• TASK ITEM:
Skip the pictures and return every entry exactly as written.

Records drawn from a dataset:

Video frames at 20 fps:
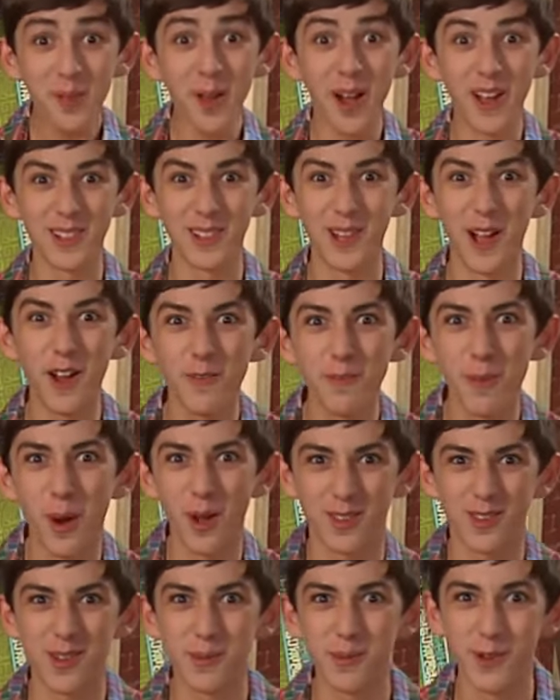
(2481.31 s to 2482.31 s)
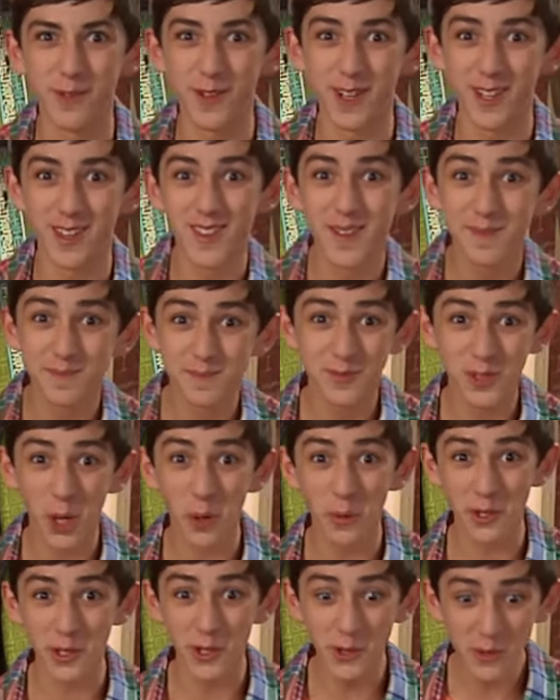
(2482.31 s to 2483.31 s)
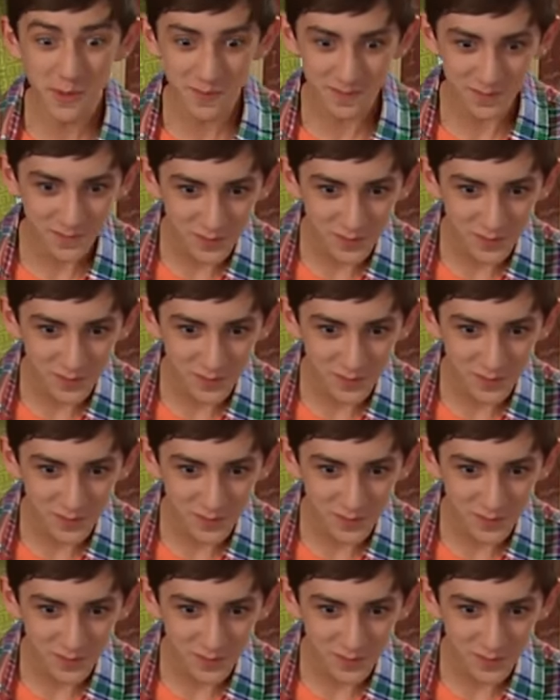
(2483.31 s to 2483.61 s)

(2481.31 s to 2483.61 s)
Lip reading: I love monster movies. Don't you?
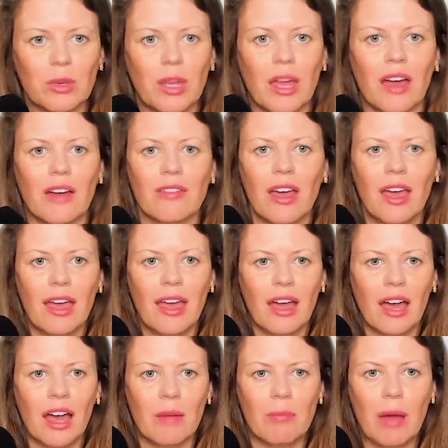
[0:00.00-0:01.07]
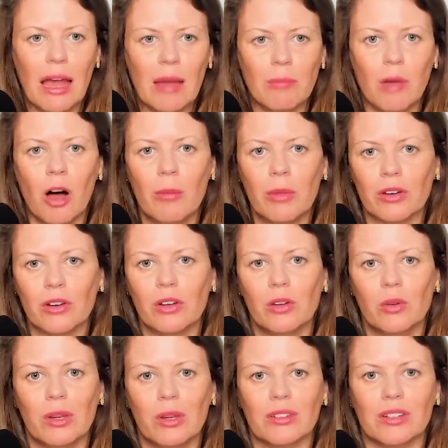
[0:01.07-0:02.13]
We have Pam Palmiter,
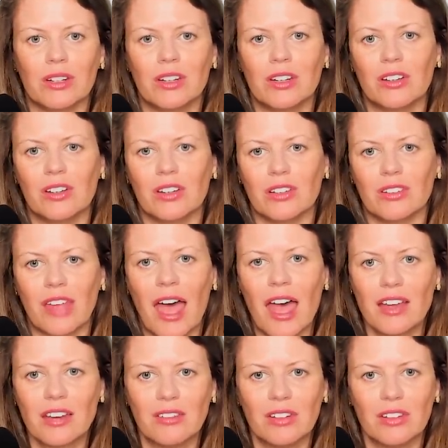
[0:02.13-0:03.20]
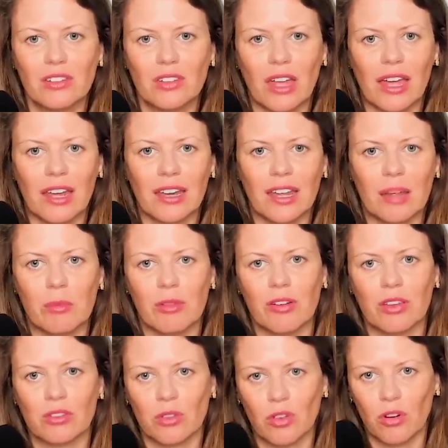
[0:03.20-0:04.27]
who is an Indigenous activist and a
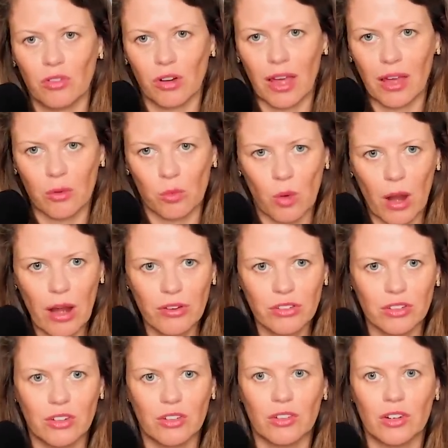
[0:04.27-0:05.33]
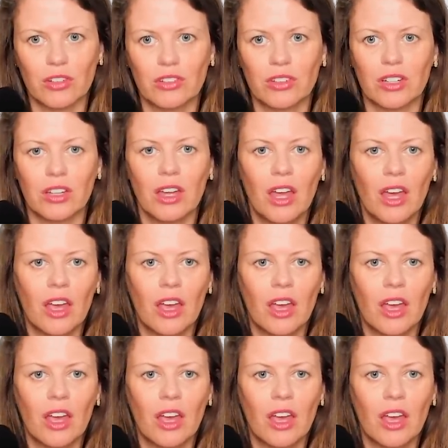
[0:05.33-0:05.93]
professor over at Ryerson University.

• RESPONSE AREA:
Video frames at 20 fps:
(2481.31 s to 2482.31 s)
(2482.31 s to 2483.31 s)
(2483.31 s to 2483.61 s)

(2481.31 s to 2483.61 s)
Lip reading: I love monster movies. Don't you?
[0:00.00-0:01.07]
[0:01.07-0:02.13]
We have Pam Palmiter,
[0:02.13-0:03.20]
[0:03.20-0:04.27]
who is an Indigenous activist and a
[0:04.27-0:05.33]
[0:05.33-0:05.93]
professor over at Ryerson University.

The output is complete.